I left Flensberg and began pedaling south toward Husum. In spite of the continued rain and wind, I felt greatly relieved to be on my own. Suddenly, I thought, "Why do I need to go to Husum today in this miserable weather? There must be a campground in Flensberg."
I turned around and cycled back to Flensberg in massive gusts of wind and rain. Eventually, I found a campground on the edge of the city. I pitched my tent in front of a row of tall bushes that formed a living barrier blocking much of the wind. An old travel trailer next to my tent provided additional protection. As the maelstrom raged outside my humble canvas abode, I calmed my nerves by meditating, and soon I fell into a deep sleep.

Epilogue
Rather than continue my bicycle trip back to Amsterdam where it began, I decided to visit friends in Germany. After all, now I was fully independent and had no need to consult anyone about anything. I was free!
I took a train to Guben, a small town on the German-Polish border. There I stayed several days with Elke, a friend whom I had met in the Cook Islands. I also took some all-day bicycle tours in Poland with her brother who was an avid bicyclist. In addition, I celebrated my birthday with Elke's family and visited Berlin several times by train.
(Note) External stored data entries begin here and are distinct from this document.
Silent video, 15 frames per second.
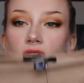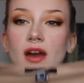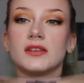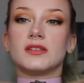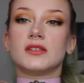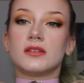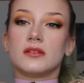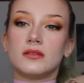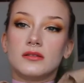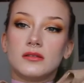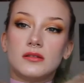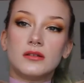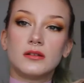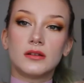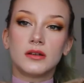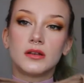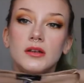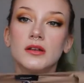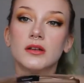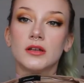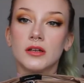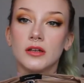dress,
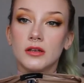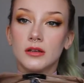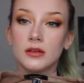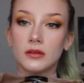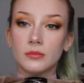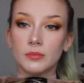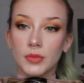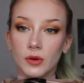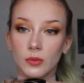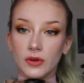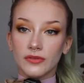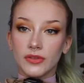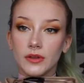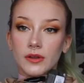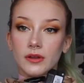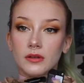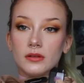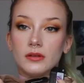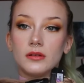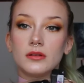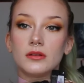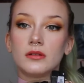but with the
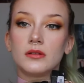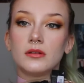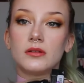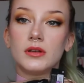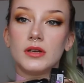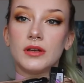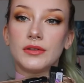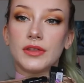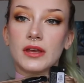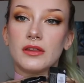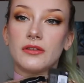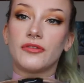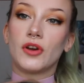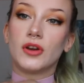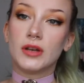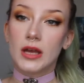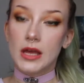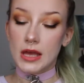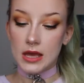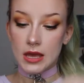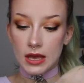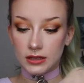little thing at the front.
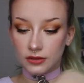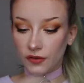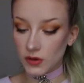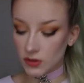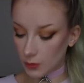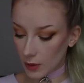It's faux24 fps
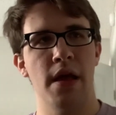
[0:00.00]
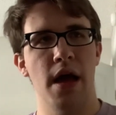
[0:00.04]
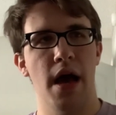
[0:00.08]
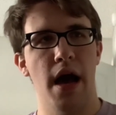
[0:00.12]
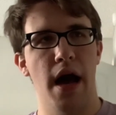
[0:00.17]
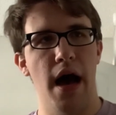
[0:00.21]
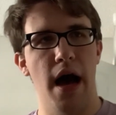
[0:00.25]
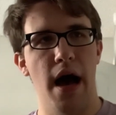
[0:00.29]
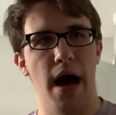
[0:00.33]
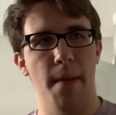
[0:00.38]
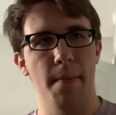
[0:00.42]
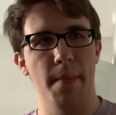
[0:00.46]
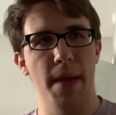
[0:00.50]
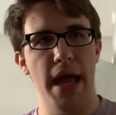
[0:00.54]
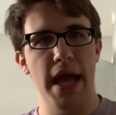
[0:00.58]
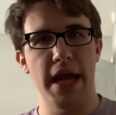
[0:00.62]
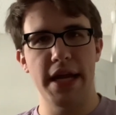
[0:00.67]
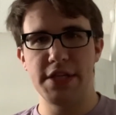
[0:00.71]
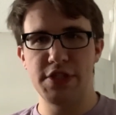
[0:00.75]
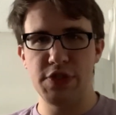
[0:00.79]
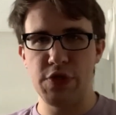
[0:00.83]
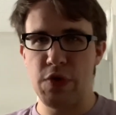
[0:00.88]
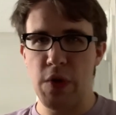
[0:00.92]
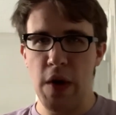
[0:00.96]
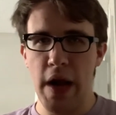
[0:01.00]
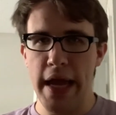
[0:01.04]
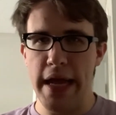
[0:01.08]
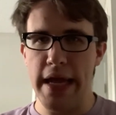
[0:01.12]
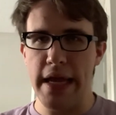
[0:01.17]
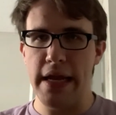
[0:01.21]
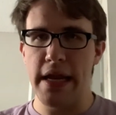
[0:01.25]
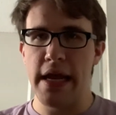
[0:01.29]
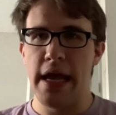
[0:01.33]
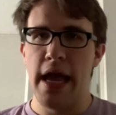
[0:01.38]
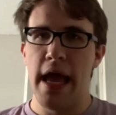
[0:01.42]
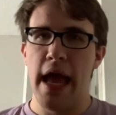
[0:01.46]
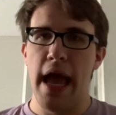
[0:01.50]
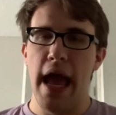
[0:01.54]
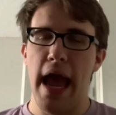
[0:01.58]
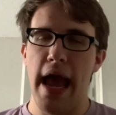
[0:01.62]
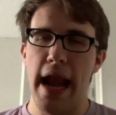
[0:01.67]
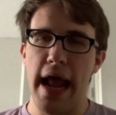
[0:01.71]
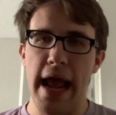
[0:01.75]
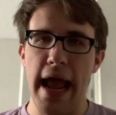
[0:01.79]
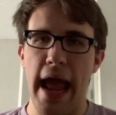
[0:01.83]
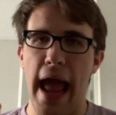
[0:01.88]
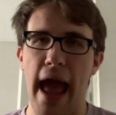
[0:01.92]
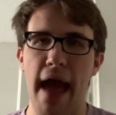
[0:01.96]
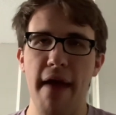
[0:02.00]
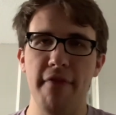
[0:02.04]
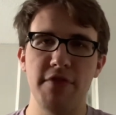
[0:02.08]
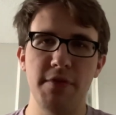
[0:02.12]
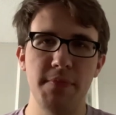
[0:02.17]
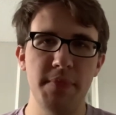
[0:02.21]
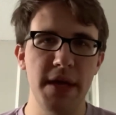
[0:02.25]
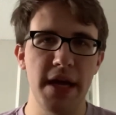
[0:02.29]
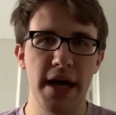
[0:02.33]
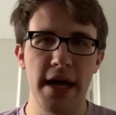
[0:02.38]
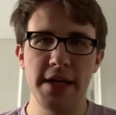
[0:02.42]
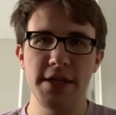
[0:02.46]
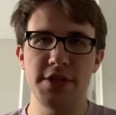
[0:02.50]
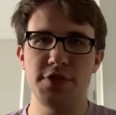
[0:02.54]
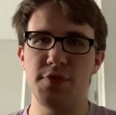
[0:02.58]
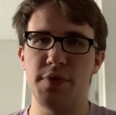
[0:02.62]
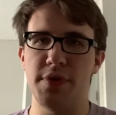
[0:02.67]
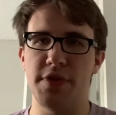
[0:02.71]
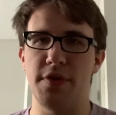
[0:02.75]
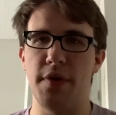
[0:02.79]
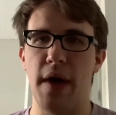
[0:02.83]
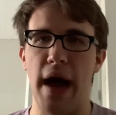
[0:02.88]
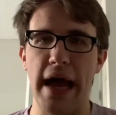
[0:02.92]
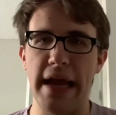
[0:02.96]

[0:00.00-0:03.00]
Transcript: And it's great. And I have to be honest with you,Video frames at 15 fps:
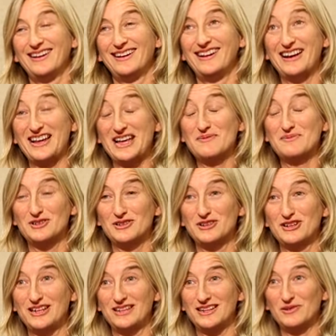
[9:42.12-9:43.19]
I
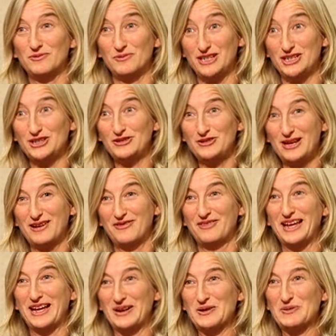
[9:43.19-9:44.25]
absolutely think we do have
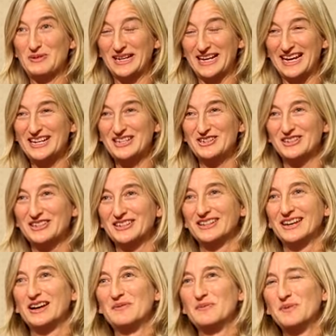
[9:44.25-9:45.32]
that obligation.
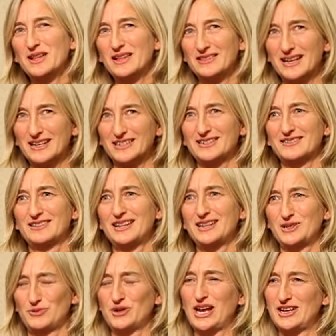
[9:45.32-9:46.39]

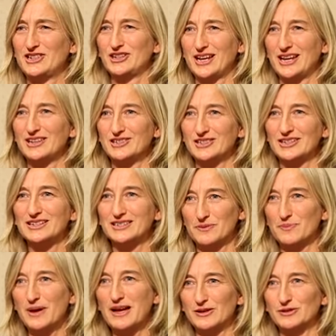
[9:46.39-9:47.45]
That's what education is
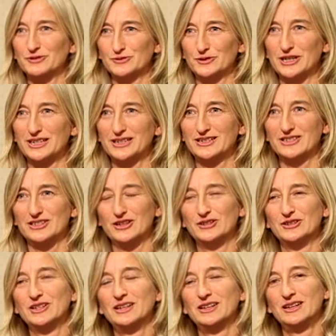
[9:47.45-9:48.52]
about, right? So
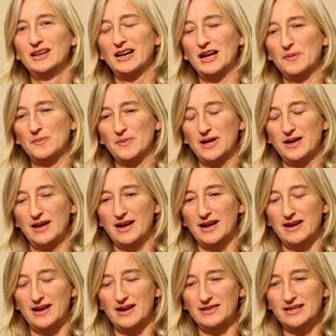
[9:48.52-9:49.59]

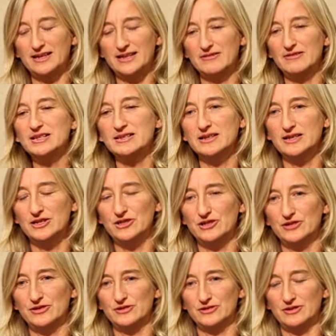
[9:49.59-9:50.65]
I think there is an
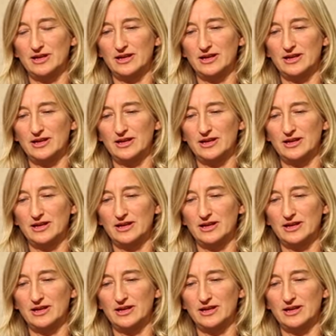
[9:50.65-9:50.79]
issue,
Elke and me at her parent's apartment

I took another train to Sersheim, a small village in Southern Germany. I visited my friend, Manfred, whom I had met on Easter Island. Now he was married and a father of three young children. We went on several short bicycle rides and took a road trip to visit the famous Black
Forest.


Manfred and his wife, Birgit

A week later, I returned by train to Amsterdam from where I had planned to fly back to the United States. I rode my bicycle to the same campground in Amstelveen where David and I had begun our trip. While registering at the reception desk, the clerk had a message for me.
"An Israeli guy has been looking for you," he said.
Instantly, I knew he was referring to David. "Is he here?" I asked excitedly.
"Yes, he's camped in this area," the young man said, pointing to the place on a large map of the campground.
David knew the date of my return flight to the United States, so I was surprised but not shocked that he was camping at Amstelveen. He assumed correctly that I would stay there the night before I left Europe for home.
I pedaled to the area of David's campsite. As I was describing him to several campers, suddenly one of them blurted out, "There he is!"
And there was David. He was walking back to his tent from the restroom.
I approached him quietly as he was eating a snack on the lawn.
"Shalom!" I said with a smile.
"Shalom!" he answered with a surprised look on his face.
Once again we repaired our friendship beginning with that beautiful Hebrew word: shalom (peace).